By default, after executing a local command, the termite master scans
for changed files. If you know this is not the case, you can skip
this with SkipRefresh: true.
RUNNING
ssh-keygen -t rsa -b 1024 -f termite_rsa
${TERMITE_DIR}/bin/coordinator/coordinator -secret termite_rsa &
${TERMITE_DIR}/bin/worker/worker -jobs 4 -coordinator localhost:1233 \
-secret termite_rsa
cd ${PROJECT}
${TERMITE_DIR}/bin/master/master -jobs 4 \
-secret termite_rsa &
termite-make -j20
PERFORMANCE
See below. The overhead of running in FUSE is 50 to 100%
SECURITY
* The worker runs binaries inside a containerized mount of a FUSE file
system.
* Worker and master use plaintext TCP/IP, and use a shared secret with
HMAC-SHA1 to authenticate the connection. See
https://github.com/hanwen/termite/blob/master/termite/connection.go
for details.
* Worker and master must trust each other, for the following reasons:
- workers can request all publicly readable files from the master.

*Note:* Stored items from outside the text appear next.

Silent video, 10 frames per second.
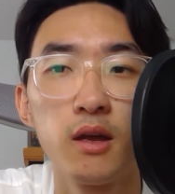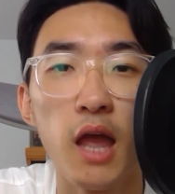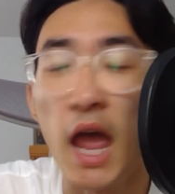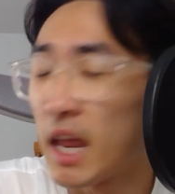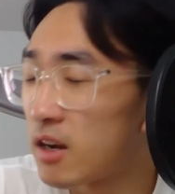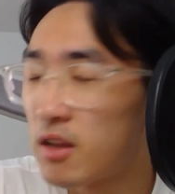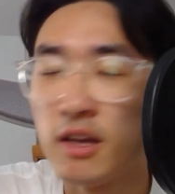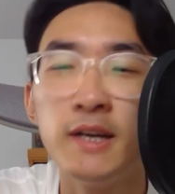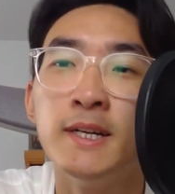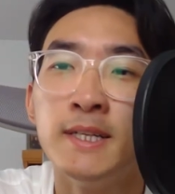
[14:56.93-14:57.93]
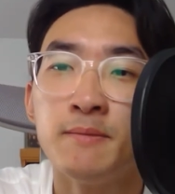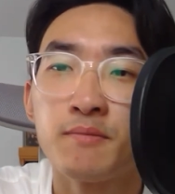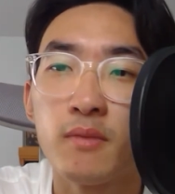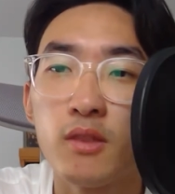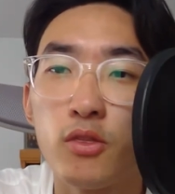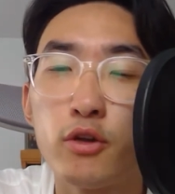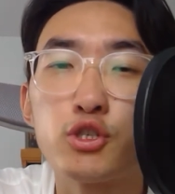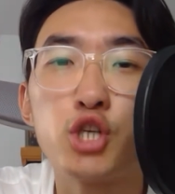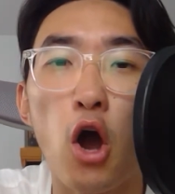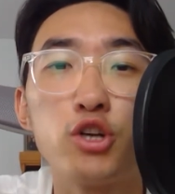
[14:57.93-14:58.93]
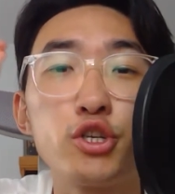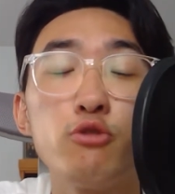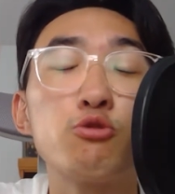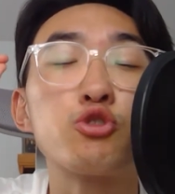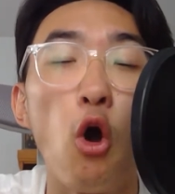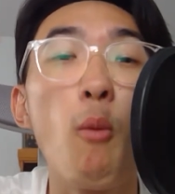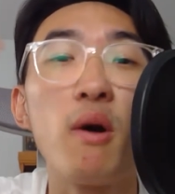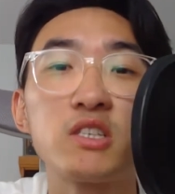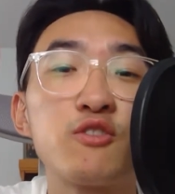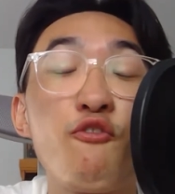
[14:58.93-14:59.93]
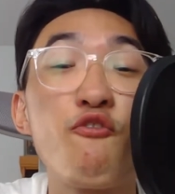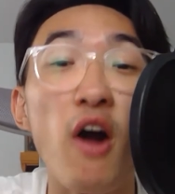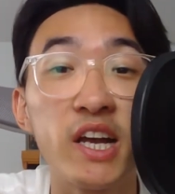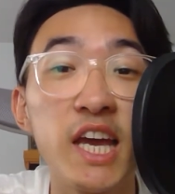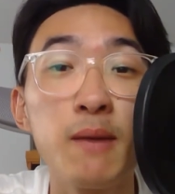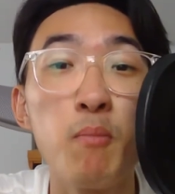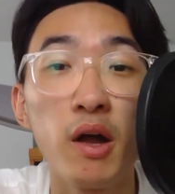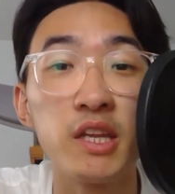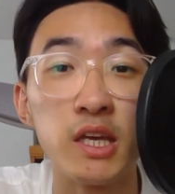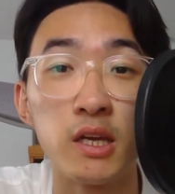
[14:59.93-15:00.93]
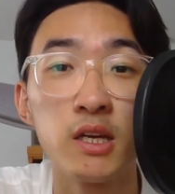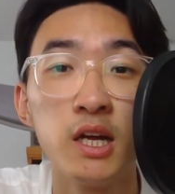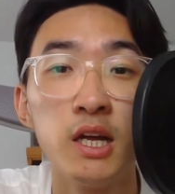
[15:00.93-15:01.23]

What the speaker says: And they're charging you so much fucking money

- workers can cause the master to run arbitrary binaries as the user
compiling.
- the master can make the worker run arbitrary binaries as 'nobody'.
* The master will never serve files that have no group/other
permissions.
* Wrapper and master run as the same user and use IPC unix domain
sockets to communicate. The socket mode is 0700.
CAVEATS
* Hardlinks on the workers are translated to copies on the master.

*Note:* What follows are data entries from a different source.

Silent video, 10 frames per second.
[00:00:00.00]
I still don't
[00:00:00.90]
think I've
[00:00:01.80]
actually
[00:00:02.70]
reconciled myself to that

TODO (by decreasing priority)
* Worker -> worker fetch
* Connection scheme: exp/ssh, security review?
SUCCESSFUL COMPILES
Termite timings by running master and single worker on the same
machine. The smaller the package, the larger the overhead.
* coreutils 8.12 (1.6x slower, Lenovo T60, 2-core, make -j2)
* Make 3.82 (1.85x slower, Lenovo T60, 2-core)
* LLVM 2.9 (1.5 slower, Dell T5300 6-core, make -j12)
* GUILE 2.0.
- Must run inside srcdir.
- 1.1x slower, Dell T5300 6-core, make -j6
* Emacs 24
- 1.8x slower (Lenovo T60, make -j2)
- Must run in srcdir.
* Android Gingerbread.
DISCLAIMER
This is not an official Google product.